Tywi is currently a member of the playback theatre group Real and Present Theatre (RaPT), acting as their musician. In this role he improvises soundtracks for the players’ interpretations of true stories recounted by audience members from their own lives. The group has performed at Chorlton Arts Festival, Didsbury Arts Festival, as well as at professional conferences in the fields of psychology, therapy, and humanitarian aid.

 

   During the period 2014-2018 Tywi was based in Bristol, and was heavily involved with the local music scene, most significantly playing guitar as part of the four piece post-rock band A Procession, recording with them their first album Threnodies. During this time, he also began recording arrangements of video game music for multiple acoustic guitars and publishing them online via his YouTube channel Tywi Hywel. This period was also when he released his first solo album ZigZag Idiot, which was entirely composed of electronica and pieces inspired by the world of left-field dance music. He has performed some of this material live, alongside original songs and guitar compositions of his own.

 

  Prior to this in 2008 Tywi studied a Master’s in Sonic Art & Digital Media Production at the University of Sheffield under the tutorship of Professor Adrian Moore. Through this programme he received academic training in various aspects of digital audio manipulation, production of sound with moving image, sound diffusion, researching/writing about music and sound art, and also performed at the University’s Sound Junction series of concerts.

 

  Since 2005, he has also spent a number of years working in the context of Robert Fripp’s Guitar Craft seminars. These involve a unique and holistic approach to acoustic guitar playing neither based entirely in the rock or classical traditions, and using a specific tuning distinct from the standard E-A-D-G-B-e. In this context Tywi performed dozens of times in various locations including Los Angeles, the Netherlands, Stroud Subscription Rooms, Bristol, Barcelona and London as part of different Guitar Craft-related ensembles including the League of Crafty Guitarists, the Berlin Guitar Ensemble, the Guitar Circle of Europe and the Orchestra of Crafty Guitarists.

  Prior to this he performed in Europe as a guitarist in Slovenia’s DRMK noise festival, as well as performing alongside Greek musician Jesus Agnew (‘Jesus is Angry’) in Czech Republic, Slovakia, and Berlin.

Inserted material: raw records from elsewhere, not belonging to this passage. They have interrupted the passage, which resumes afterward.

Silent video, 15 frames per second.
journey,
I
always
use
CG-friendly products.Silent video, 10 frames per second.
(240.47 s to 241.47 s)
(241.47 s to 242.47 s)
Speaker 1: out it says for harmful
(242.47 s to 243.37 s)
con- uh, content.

Tywi also performed with the Gated Community in the mid 2000s, which was a free-improv collective run by bassoonist Mick Beck who has been an established improviser and leader of the Sheffield improv scene for decades.

 

In 2021 Tywi was one third of the team which founded the independent publishing company Pomera Press, along with Dr Michael Grenfell of Southampton University (a scholar of linguistics who has specialised in the work of Pierre Bourdieu) and graphic designer Pablo Mandel from Buenos Aires, Argentina. Tywi currently has a book in progress which is planned for release through the imprint later in 2023/early in 2024.

 

Via the writings of neuro psychiatrist Dr Iain McGilchrist, Tywi is also interested in exploring how theories of the divided brain may bear on questions of creativity, theory and culture. He has twice been a presenter at the regular conference Exploring the Divided Brain & Coming to our Senses, organised by Field & Field.